I will use Rhino Liner of something similar for the sub boxes, but i need to make 4 speaker rings that will be exposed to sun, humidity, maybe a little rain and spray from time to time.
Yes, shellac is and excellent primer for MDF. It is what I treated my home speakers with when I made them. I started with several coats of shellac let it dry thoroughly, then used black lacquer on them, sanding with fine sandpaper between coats, then applied high gloss poly on top of that to finish them off.
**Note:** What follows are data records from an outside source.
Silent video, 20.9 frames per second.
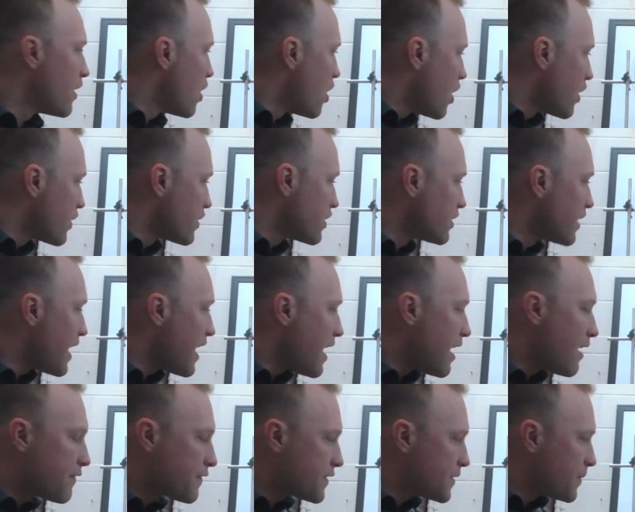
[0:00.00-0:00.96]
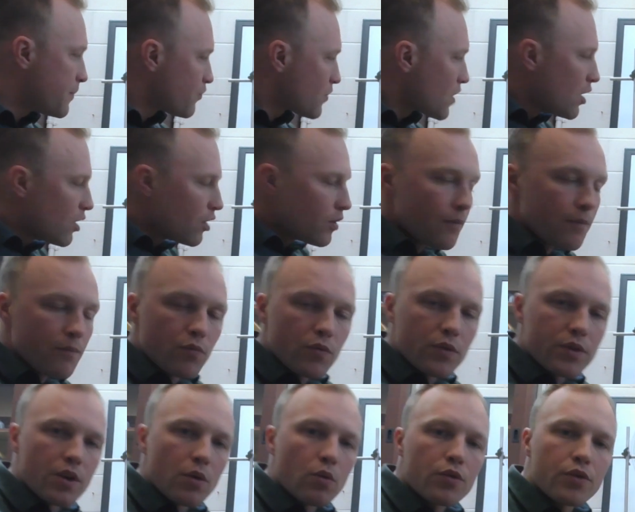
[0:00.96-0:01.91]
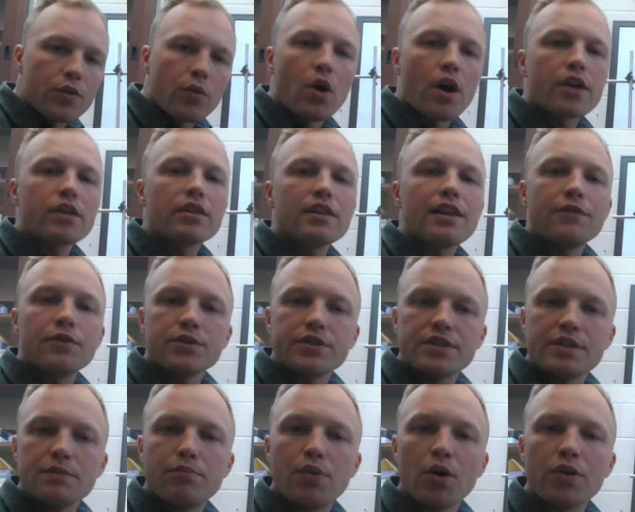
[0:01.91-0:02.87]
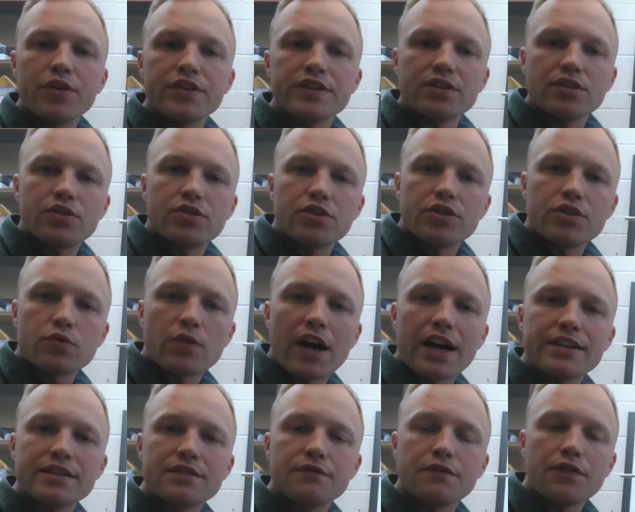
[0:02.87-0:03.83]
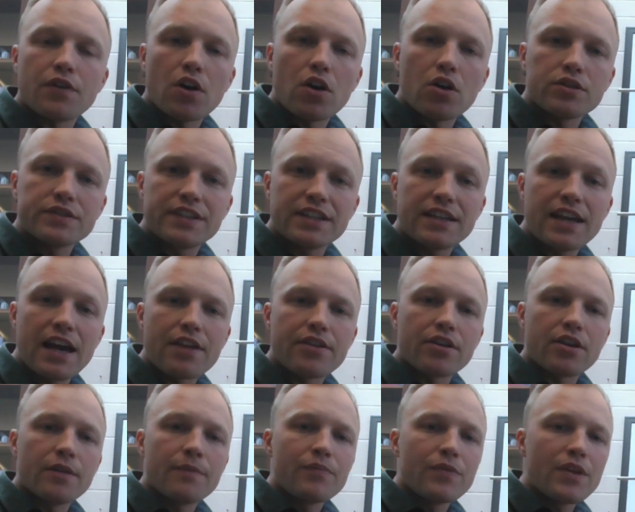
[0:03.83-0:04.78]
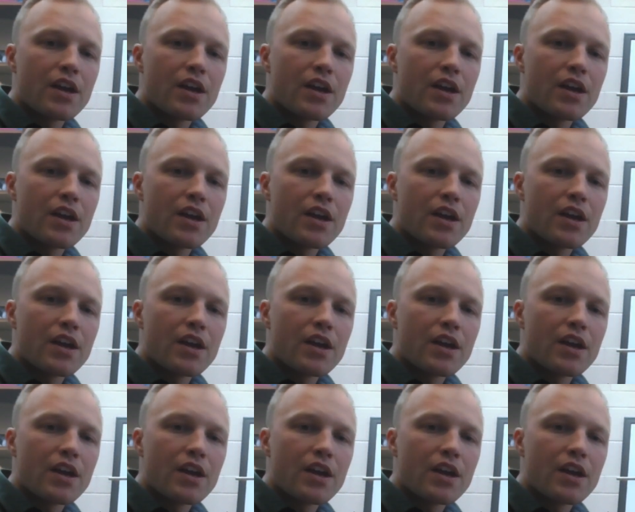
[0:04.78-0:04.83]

On the left, the water levels in both cylinders rise and fall together.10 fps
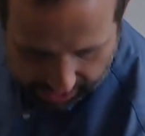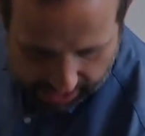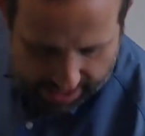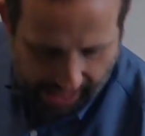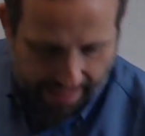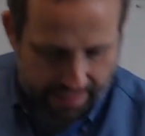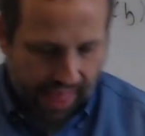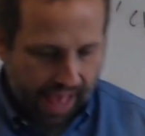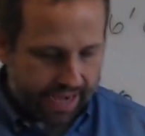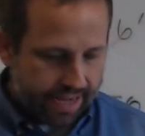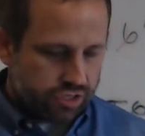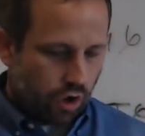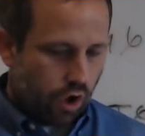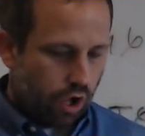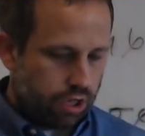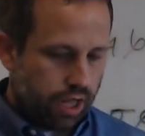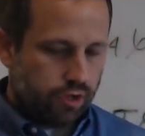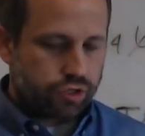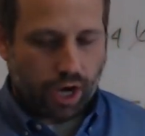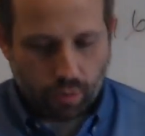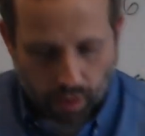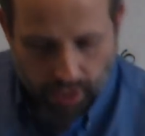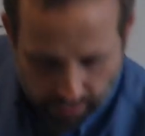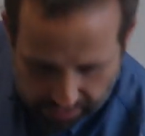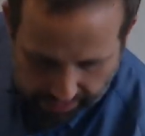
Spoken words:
that is all. Oh, sorry, one other thing that I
I have never used the shellac, it sounds like thats for the outside. I just use the wood glue, screws, liquid nail to seal all the inside seems then undercoat it inside. I have never personally even brassed the inside of a box but, Flint and others have said it should be done. I just hate math and accounting for all that.
Shellac is preferred for MDF because it is just the right consistency to just soak in a little bit and dry hard. Most other paints, primers, coatings and liquids are either too light and soak in too much and expand the MDF as it acts like a sponge, or it is too thick and doesn't soak in enough and fails to hold the seal over time. Shellac, specifically the aerosol cans, is prefect for sealing and protecting the MDF as a base coat or primer.